- **PROBLEM**
Please write out every entry below exactly, leaving out any pictures.

- **SUPPLIED RECORDS**

+ + +

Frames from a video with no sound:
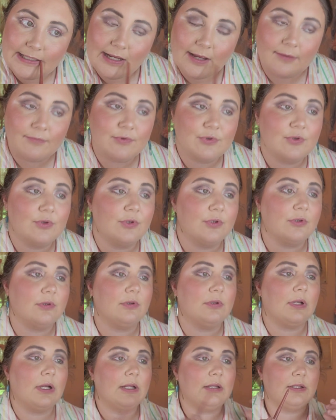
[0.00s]
I'm just going to
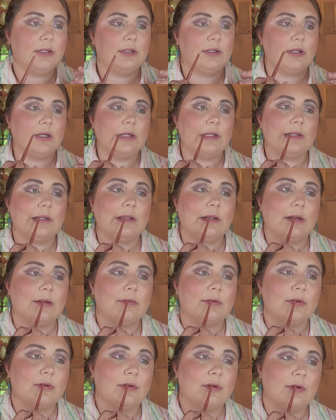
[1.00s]
lightly line. Like, I'm
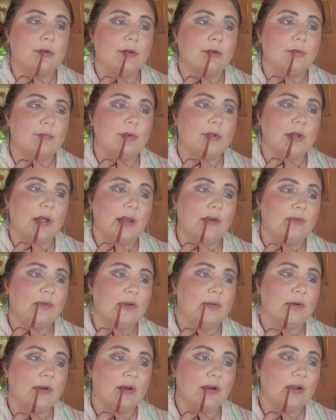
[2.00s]
not trying to be heavy
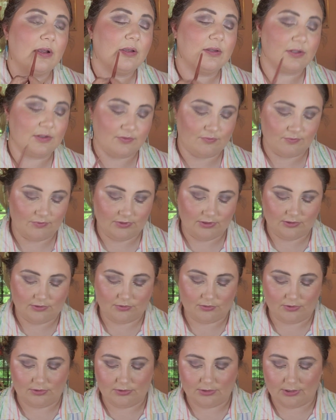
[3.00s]
about it because it's really a
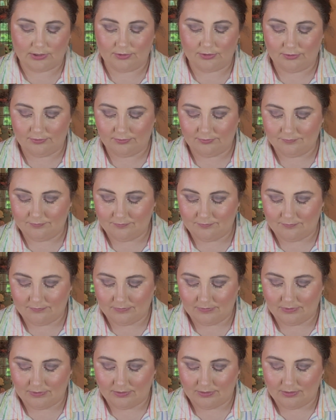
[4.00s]
dark liner.
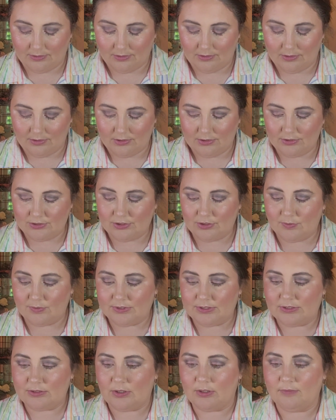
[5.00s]
So
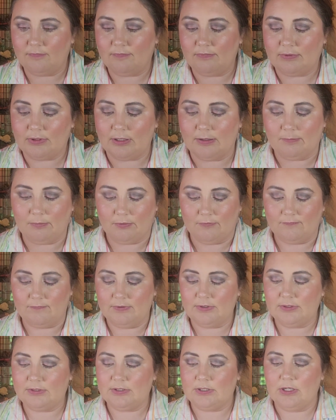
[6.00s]
it's not even, like,
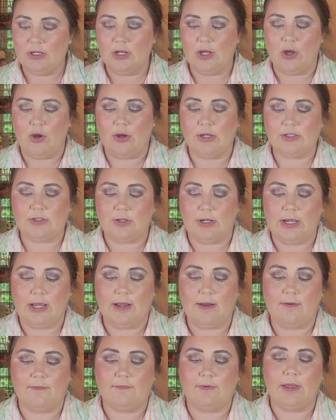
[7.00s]
perfect. Okay, so I
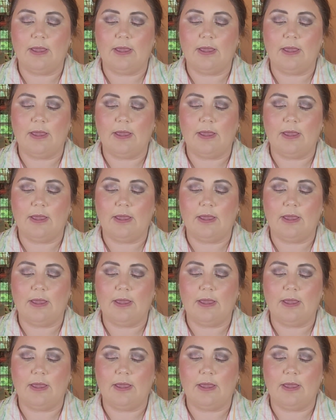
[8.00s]
have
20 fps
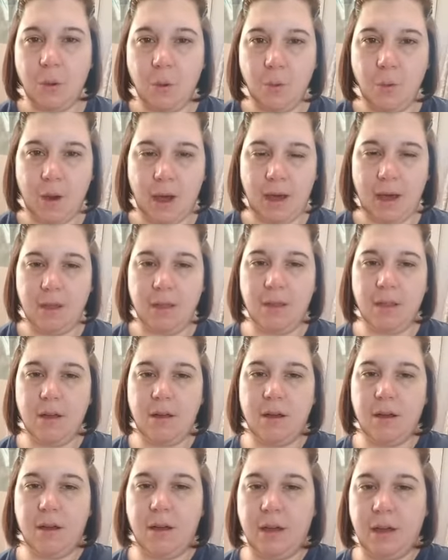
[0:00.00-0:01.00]
while
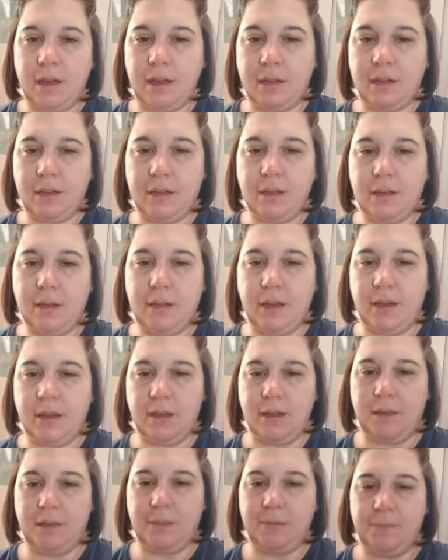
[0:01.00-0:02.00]
on
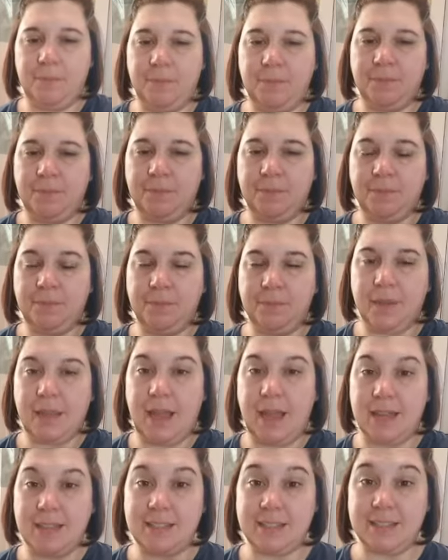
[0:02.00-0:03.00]
um,
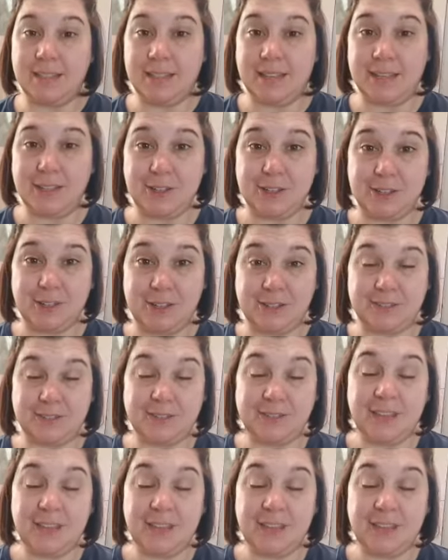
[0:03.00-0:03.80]
isolation.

+ + +

- **FINISHED EXERCISE**
Frames from a video with no sound:
[0.00s]
I'm just going to
[1.00s]
lightly line. Like, I'm
[2.00s]
not trying to be heavy
[3.00s]
about it because it's really a
[4.00s]
dark liner.
[5.00s]
So
[6.00s]
it's not even, like,
[7.00s]
perfect. Okay, so I
[8.00s]
have
20 fps
[0:00.00-0:01.00]
while
[0:01.00-0:02.00]
on
[0:02.00-0:03.00]
um,
[0:03.00-0:03.80]
isolation.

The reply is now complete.